Exercise objective. Give back every record exactly, images excluded.

Recorded information.
-- Opening Marker --

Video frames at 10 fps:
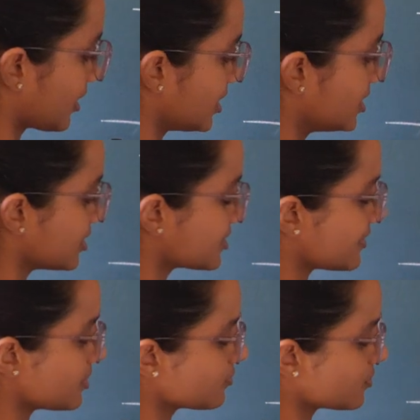And here is
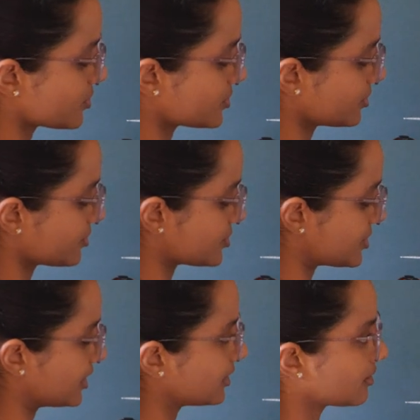where you focus on your
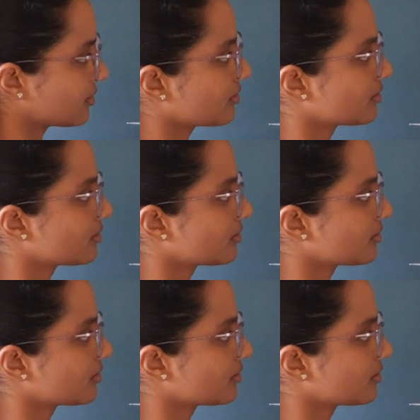strength.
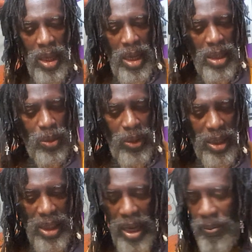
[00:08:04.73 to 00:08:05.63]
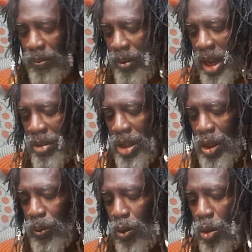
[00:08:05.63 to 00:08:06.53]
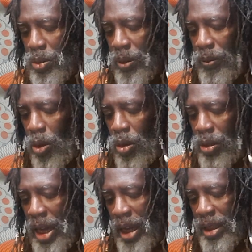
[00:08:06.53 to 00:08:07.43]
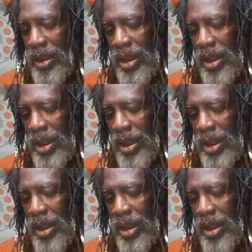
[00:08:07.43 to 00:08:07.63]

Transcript: As we're saying, various forms of ORGONITE.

-- Closing Marker --

Answer to the exercise.
Video frames at 10 fps:
And here is
where you focus on your
strength.
[00:08:04.73 to 00:08:05.63]
[00:08:05.63 to 00:08:06.53]
[00:08:06.53 to 00:08:07.43]
[00:08:07.43 to 00:08:07.63]

Transcript: As we're saying, various forms of ORGONITE.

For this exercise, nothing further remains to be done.